白い細根、あるいは執念の食卓
控訴状が届いた日から、律子の時間は止まったまま、濁流に飲み込まれたようだった。
一審判決で勝ち取った内縁関係の承認という牙城を、相手側は執拗な言葉の礫で削りにかかってくる。提出された準備書面には、佐野とパートナーのプライバシーを暴き立てるような、醜悪な憶測が書き連ねられていた。
「……また、書き直しよ」
深夜二時。西新のマンションの書斎で、律子は青白いモニターの光に照らされていた。頬はこけ、かつて鋭い光を放っていた瞳は、連日の徹夜で赤く充血している。
リビングから、パチパチと軽快な音が聞こえてくる。
愛が、台所でフライパンを振っていた。
「りっちゃん。……一旦、パソコン消して。五分でいいから」
愛が運んできたのは、湯気の立つ二皿だった。強火で一気に仕上げた、シャキシャキの「もやし炒め」。胡麻油と塩、鶏ガラスープで和えた「もやしナムル」。炒めは律子のために、ナムルは自分のために。
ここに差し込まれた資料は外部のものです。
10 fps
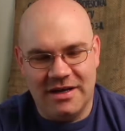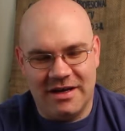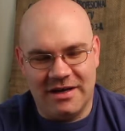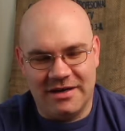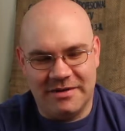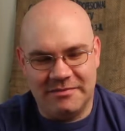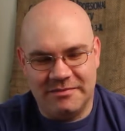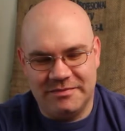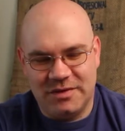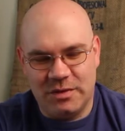
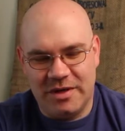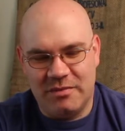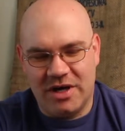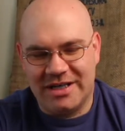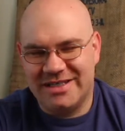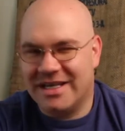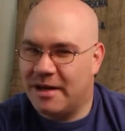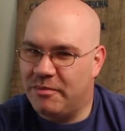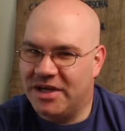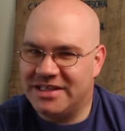Um, 20 bucks. It's
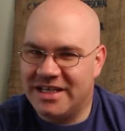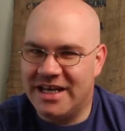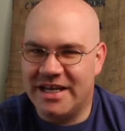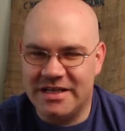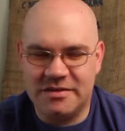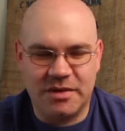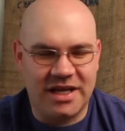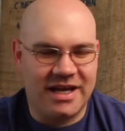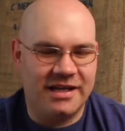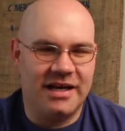got a busted hinge, but
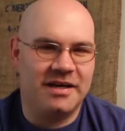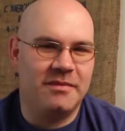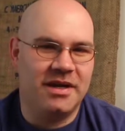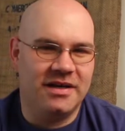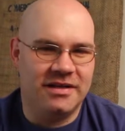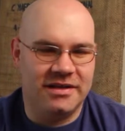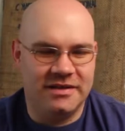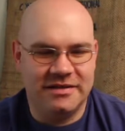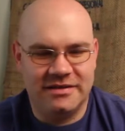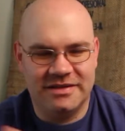like I talked about on
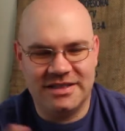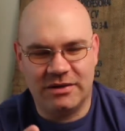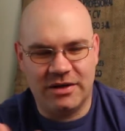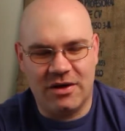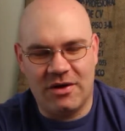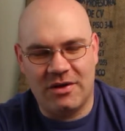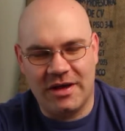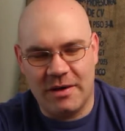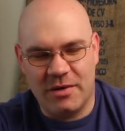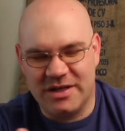the Zelda
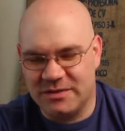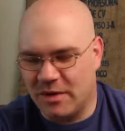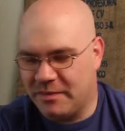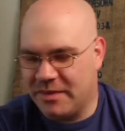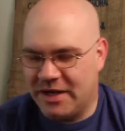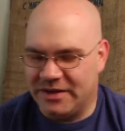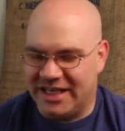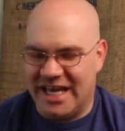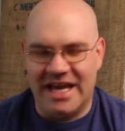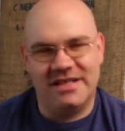haul, I want to swap out the
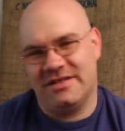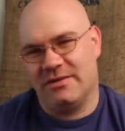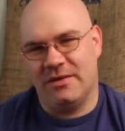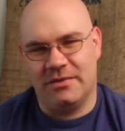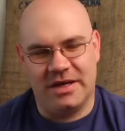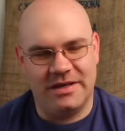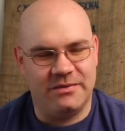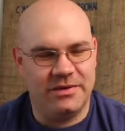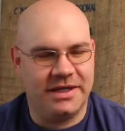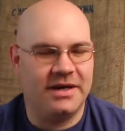case, so I
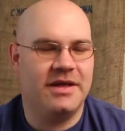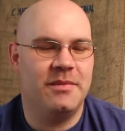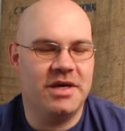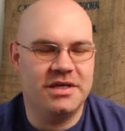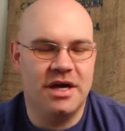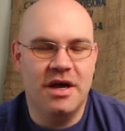didn't really care that much.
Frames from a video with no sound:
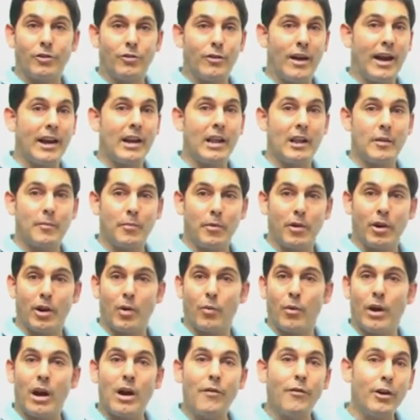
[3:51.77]
Johannesburg
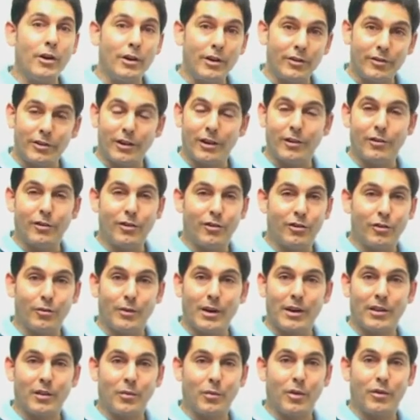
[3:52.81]
or wherever you're listening to this
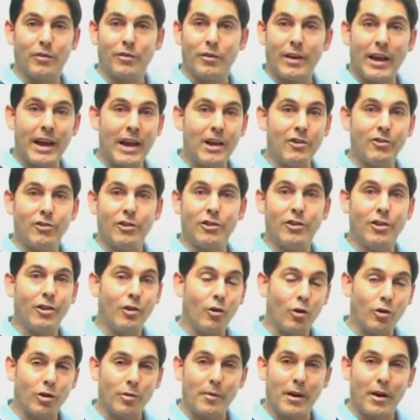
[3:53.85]
around the world, to Asia, to
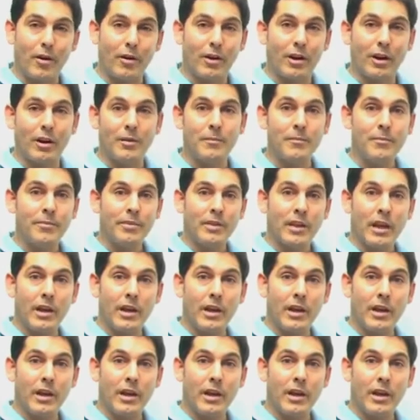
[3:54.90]
North America,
あの頃、まだ二人が息を潜めるようにして食べていた、あの最安価な食材。一袋三十円。どんなに物価が上がっても、裏切ることのない貧者の味方。
「……今さら、もやし?」
律子が、枯れた声で力なく笑った。
「そう。今さら、もやしだよ。……りっちゃん、今、すごく高いものばかり食べようとして、心がお腹壊しちゃってるでしょ? 三千円の惣菜も、一万円のケーキも、今のりっちゃんには重すぎるんだよ」
愛は、律子の前に箸を置いた。
「もやしってね、細くて白いけど、土の中でじっと耐えて、一気に伸びるんだよ。……今の私たちみたい。相手がどんなに汚い言葉で攻めてきても、私たちの根っこは、この三十円のもやしみたいに、誰にも汚せない場所にあるんだよ」
律子は、震える手でもやしを一口運んだ。
熱い。そして、驚くほど、甘い。
二人が積み上げてきた時間の、剥き出しの味がした。
「……美味しい。……愛、私、負けたくない。佐野さんのためだけじゃない。もやしを美味しいと思える私たちの毎日を、あんな言葉で汚させたくない」
律子の目から、一筋の涙がこぼれた。もやし炒めの上に、静かに落ちた。
律子は、もやしを口に運んだまま、しばらく動けなかった。
「……控訴審で、食卓の写真をもう一度出すわ。今度は、このもやしの写真も加えて」
律子はもやしを力強く咀嚼した。胃の奥から、じわりと熱が広がっていく。
翌朝。律子の目の下には、まだ隈があった。けれど、胸元のブローチを一度だけ指先で触れてから、律子はドアを開けた。